Common Sense's new AI ratings find more data makes AI less safe
The more data used to train a particular AI tool, the less safe it's likely to be, according to a detailed study from Common Sense Media that rated 10 of the most popular AI products for privacy, ethical use, transparency, safety, and impact.
Why it matters: Leaders in AI like Google and OpenAI are racing to build ever-bigger models trained on increasingly massive mountains of data, but Common Sense's finding suggests that might be a risky plan.
The big picture: While governments and courts debate AI regulation, people using generative AI tools, especially parents and educators, need guides to avoiding privacy leaks, misinformation, bias, and other harms.
- Common Sense calls its reviews "nutrition labels" for AI. They outline a product's opportunities as well as its limitations and risks.
What they found: The AI products that trained on the most selective data sets were the safest and those that trained on the broadest data were the riskiest, the review team concluded.
- Google's Bard and OpenAI's ChatGPT scored only three out of five stars overall and scored 75% and 48% respectively for privacy.
- The product that scored the highest, with five out of five stars overall, was Kyron Learning, an AI-powered math tutor for fourth graders.
What they're saying: Tracy Pizzo Frey, who leads the Common Sense AI ratings and review programs, tells Axios it's notable that Kyron isn't using generative AI: "They're using conversational AI,and then something called dialog modeling, where they're retrieving very specific videos that were created by teachers."
- Common generative AI products like ChatGPT and Bard do the opposite. "Large language models aren't built by adding data or specific websites or aspects of the internet over time," Pizzo Frey says. "They're scraping large amounts of data from common datasets.

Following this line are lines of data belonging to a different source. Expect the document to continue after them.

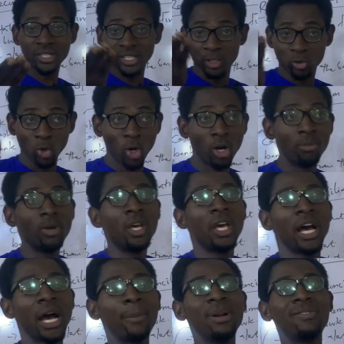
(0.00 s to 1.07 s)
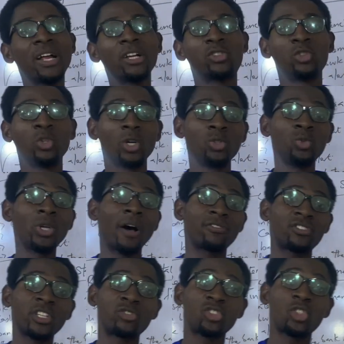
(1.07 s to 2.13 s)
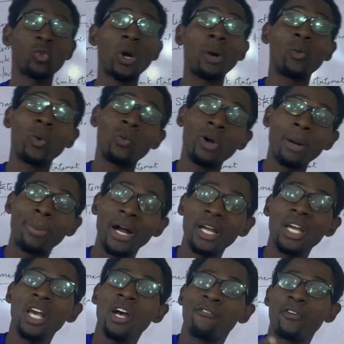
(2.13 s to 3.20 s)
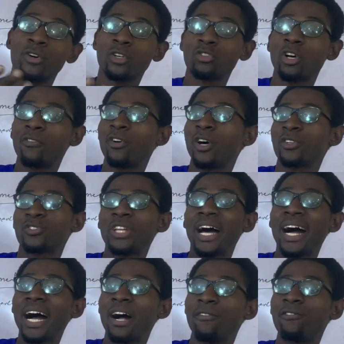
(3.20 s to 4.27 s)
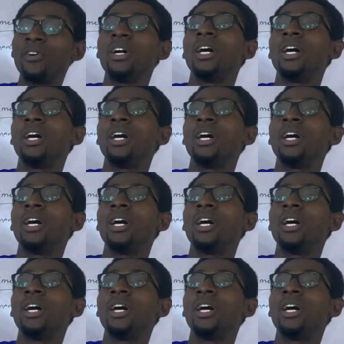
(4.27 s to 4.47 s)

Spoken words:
at home, I believe that you have seen a situation whereby for those of us that haveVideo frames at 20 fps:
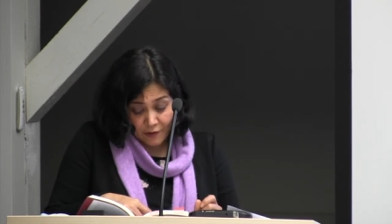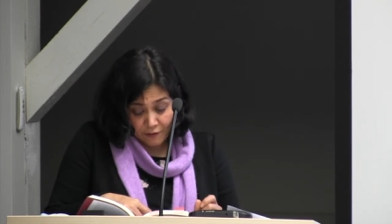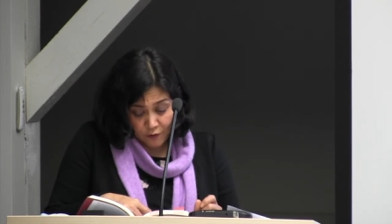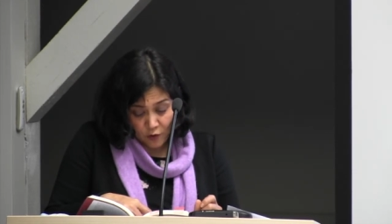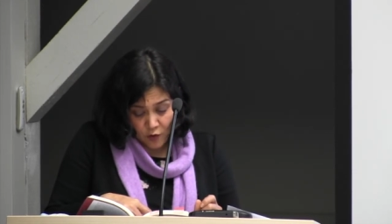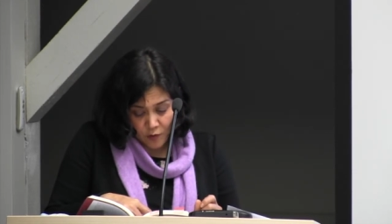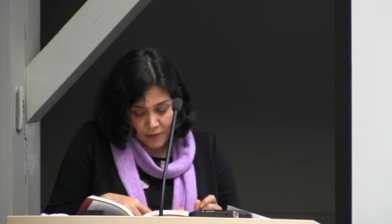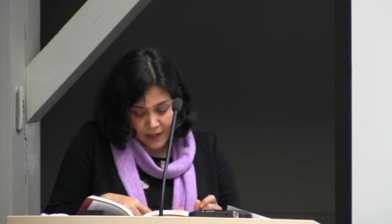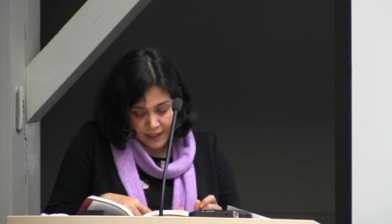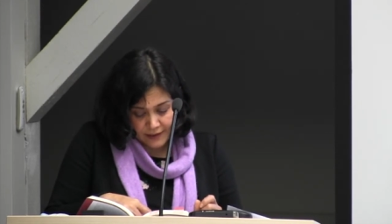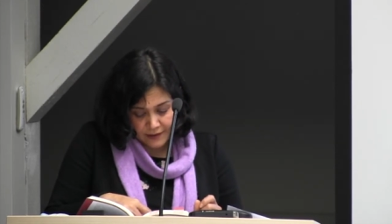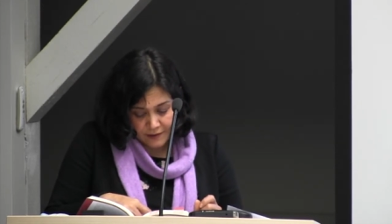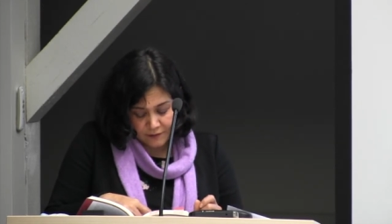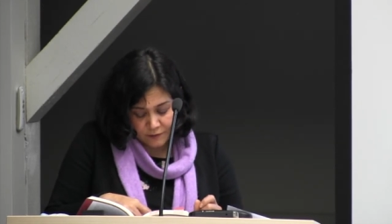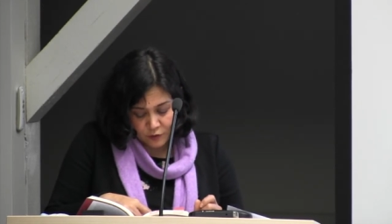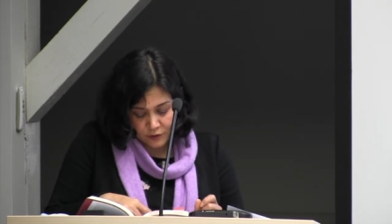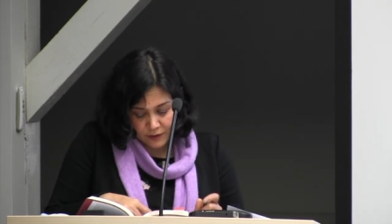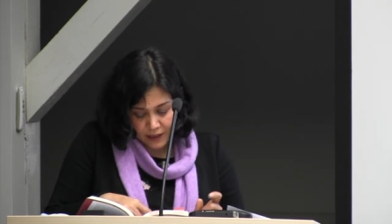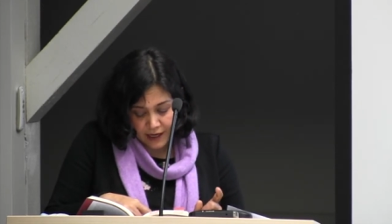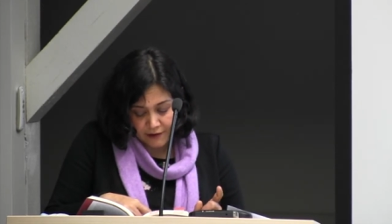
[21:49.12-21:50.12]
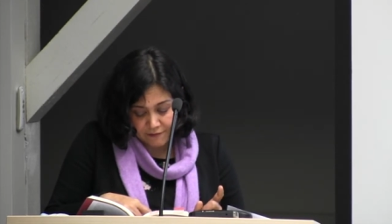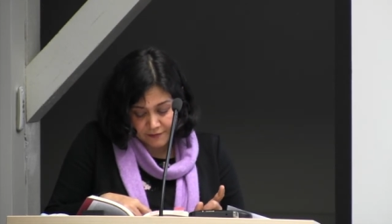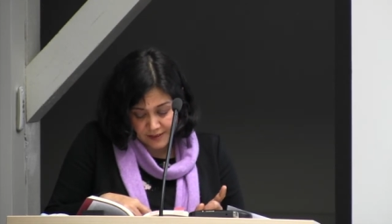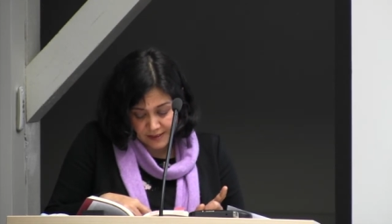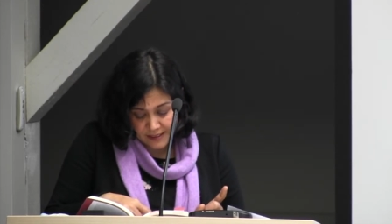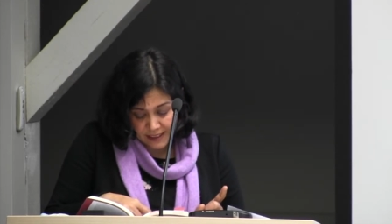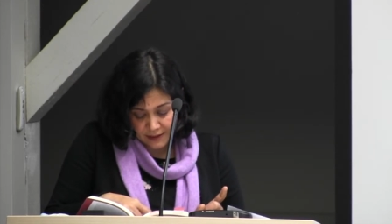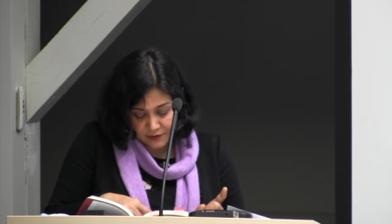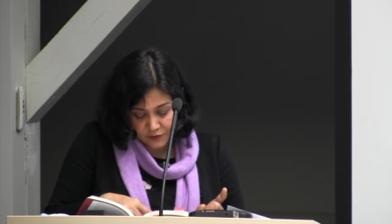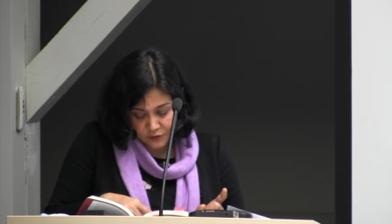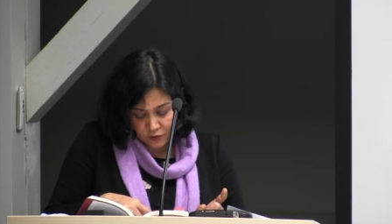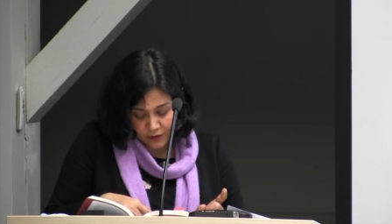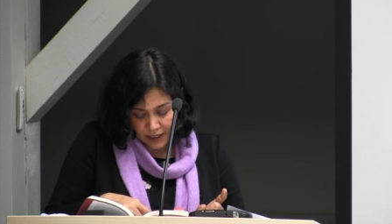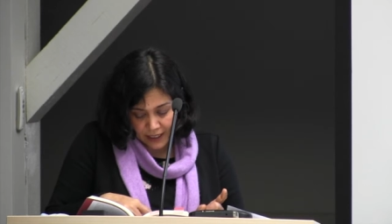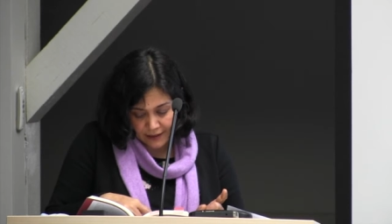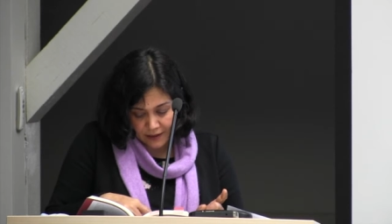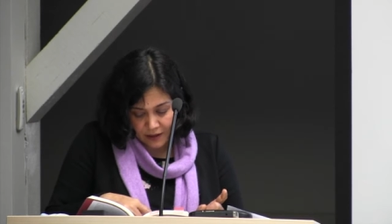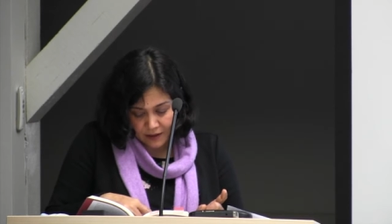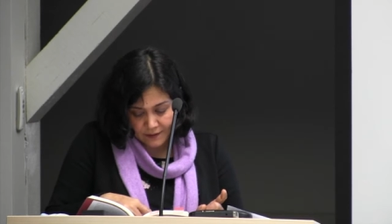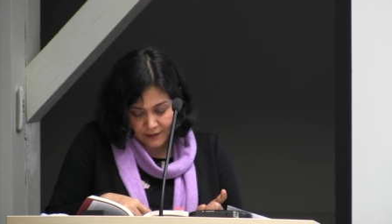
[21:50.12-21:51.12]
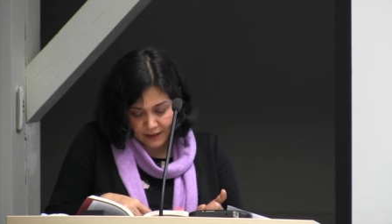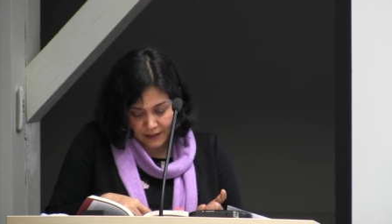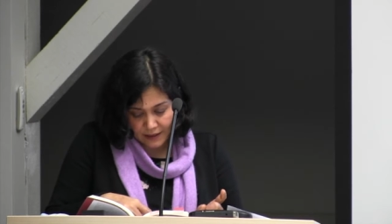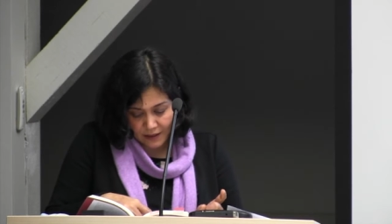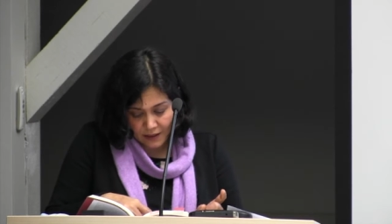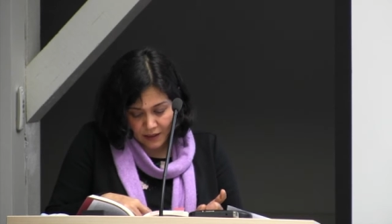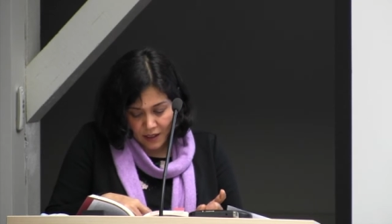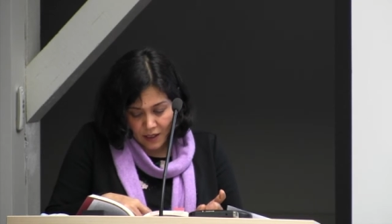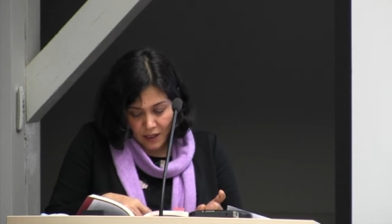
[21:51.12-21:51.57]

A woman would have said to another,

We don't know the specifics of most of them anymore."
- If the big companies had focused more on what was included in the data sets as opposed to what was excluded, they would be less likely to generate harmful content, she says, "but that would require starting over."
What's next: While these first ratings are designed more for a "thought leader audience" — the idea is to learn from them in order to give future audiences the guidance they need. "We hope that they will be useful for parents and educators," she says.
- Pizzo Frey — a former Google employee who founded, created and led Google Cloud's responsible AI work — said that while a lot of AI companies tout transparency, it's "often deeply technical in nature." Giving non-technical people "a better understanding of how these products work is increasingly important in a more AI-enabled world," she added.
Big picture: Common Sense, which helps parents choose media products for their kids and lobbies around related issues, isn't the only organization trying to put labels on AI to increase transparency.
- Among businesses, Twilio and Salesforce both have labeling efforts to make it clear to clients how their generative AI products use customer data. IBM also just launched its own "nutrition label" effort.
Yes, but: Labeling isn't a simple matter of input and output, but how people and business are using these tools.
- Generative AI is "really best for creative use cases, as opposed to being depended on for factual accuracy," Pizzo Frey said. "And all of those companies are saying that, but they don't necessarily say that clearly upfront all the time for users as they're using the product."